Dataset entries:
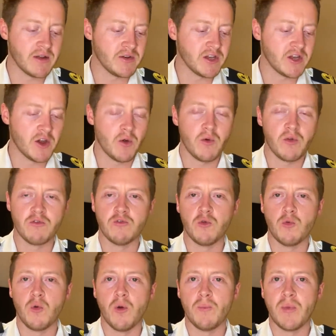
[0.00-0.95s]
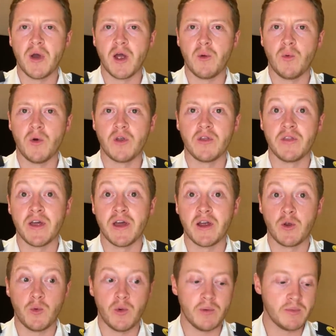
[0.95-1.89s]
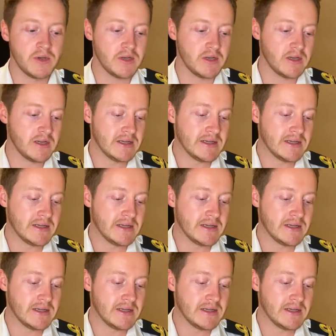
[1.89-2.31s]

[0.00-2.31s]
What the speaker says: and you go through one by one on that equipment.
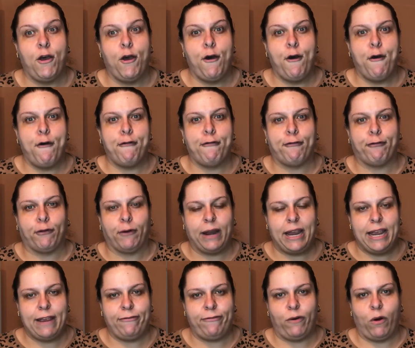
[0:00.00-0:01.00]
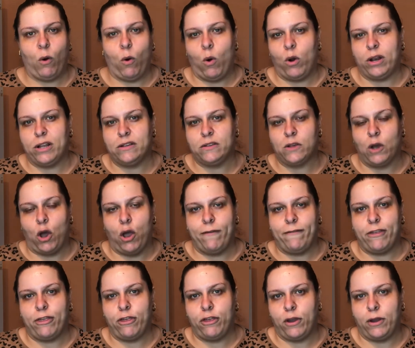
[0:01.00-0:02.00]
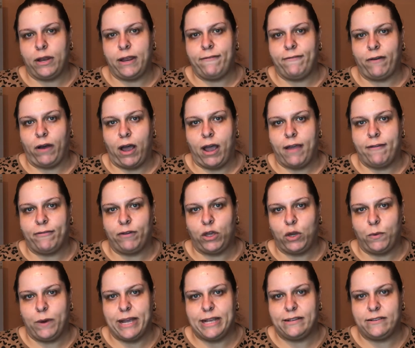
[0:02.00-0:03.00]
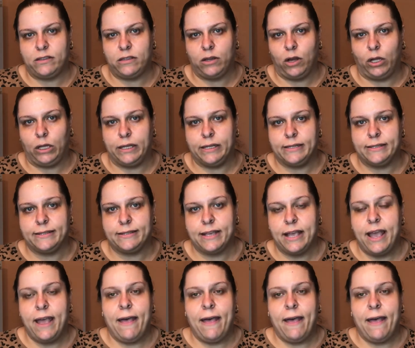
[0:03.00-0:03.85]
free for orders over $35,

▸ Problem requirements: If a record holds a picture, leave the picture out and copy the rest exactly.

▸ Exercise output:
[0.00-0.95s]
[0.95-1.89s]
[1.89-2.31s]

[0.00-2.31s]
What the speaker says: and you go through one by one on that equipment.
[0:00.00-0:01.00]
[0:01.00-0:02.00]
[0:02.00-0:03.00]
[0:03.00-0:03.85]
free for orders over $35,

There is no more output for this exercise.